Exact copy, no pictures: set down the lines from the one holding "[00:03:15.79 to 00:03:16.54]" through the final line of the records below.
── DATA SECTION ──
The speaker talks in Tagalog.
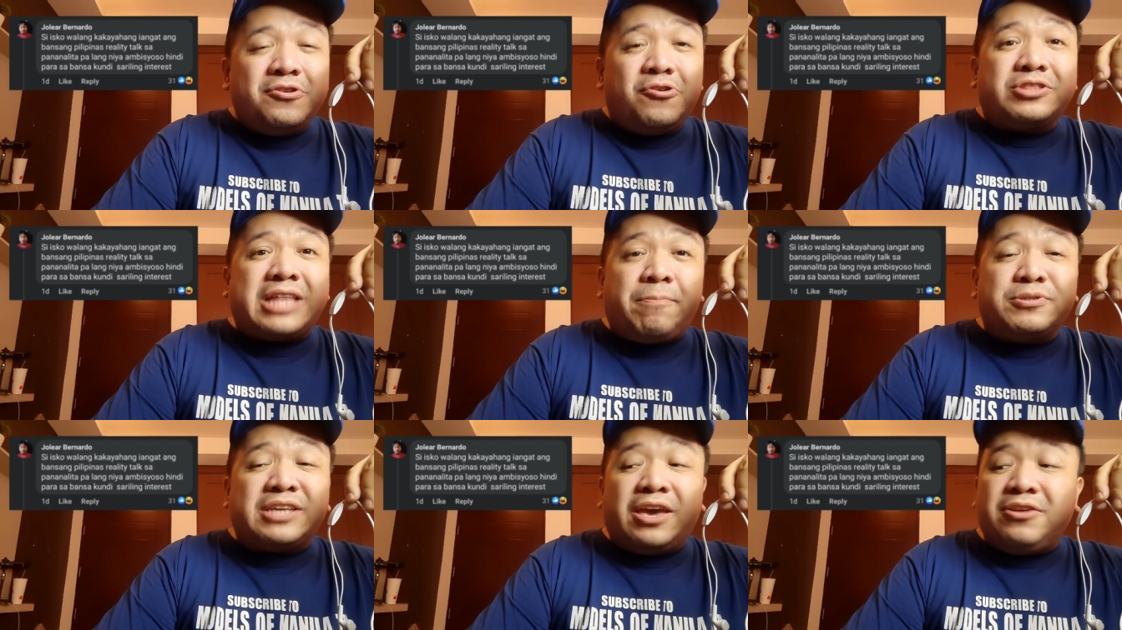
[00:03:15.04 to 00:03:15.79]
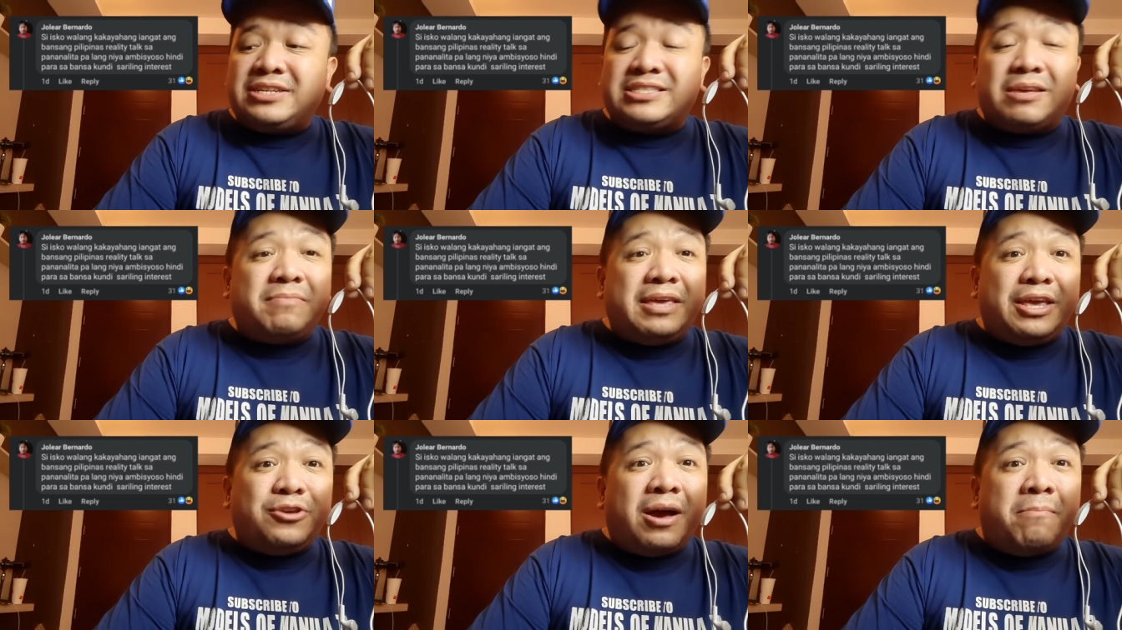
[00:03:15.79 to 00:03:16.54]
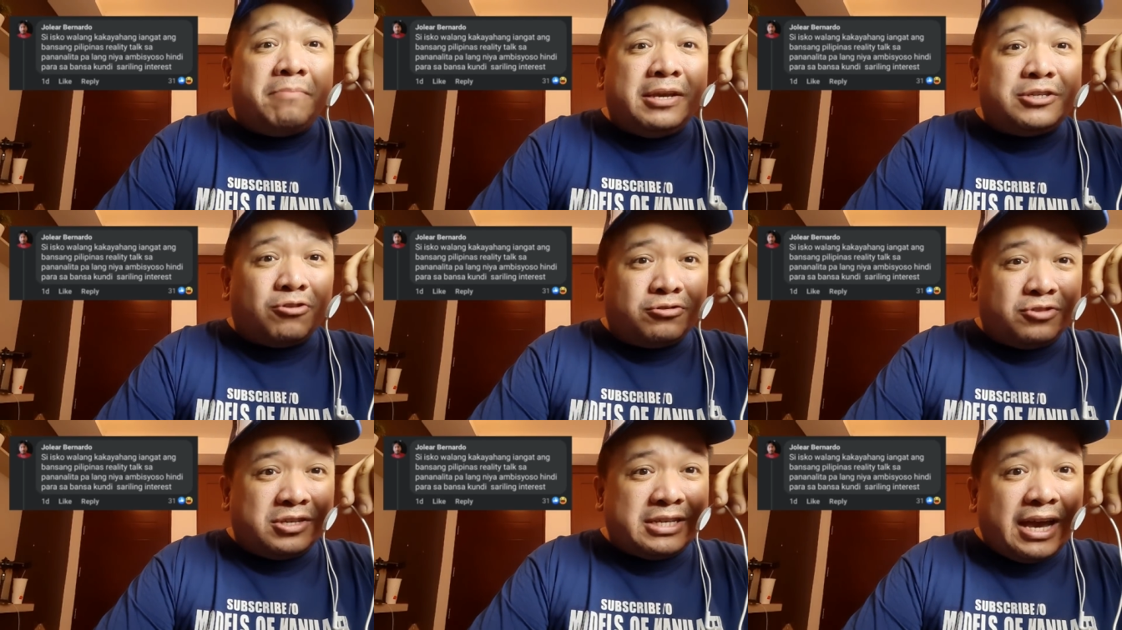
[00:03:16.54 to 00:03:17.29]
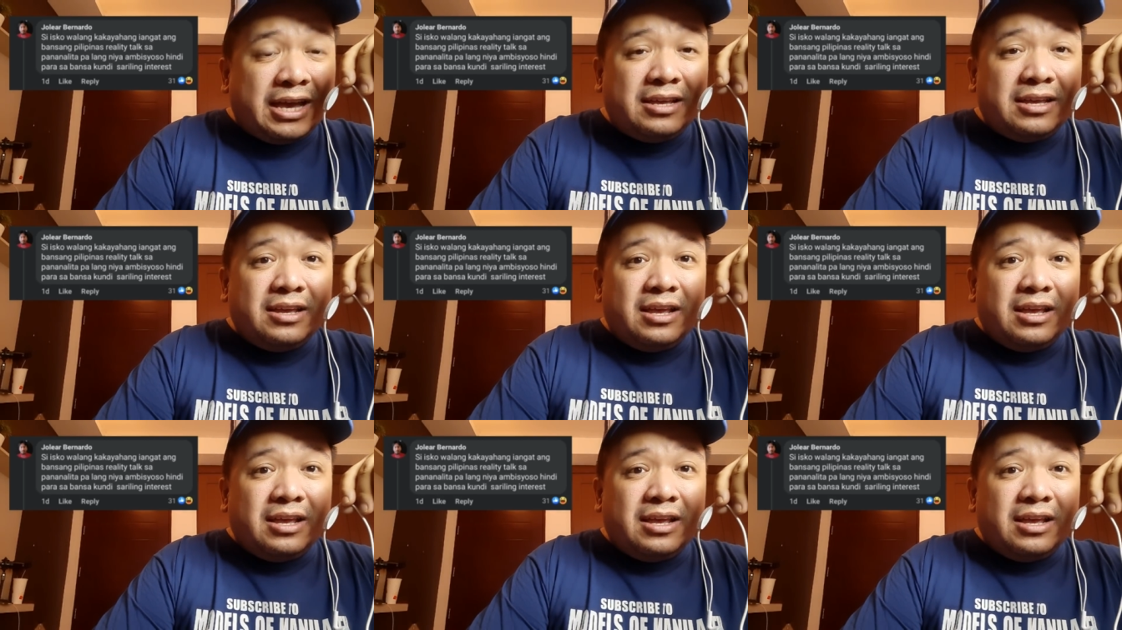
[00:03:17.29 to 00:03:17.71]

O tapos ngayon sasabihin nyo, ambisyoso siya.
───
• [ANSWER TO THIS TASK]:
[00:03:15.79 to 00:03:16.54]
[00:03:16.54 to 00:03:17.29]
[00:03:17.29 to 00:03:17.71]

O tapos ngayon sasabihin nyo, ambisyoso siya.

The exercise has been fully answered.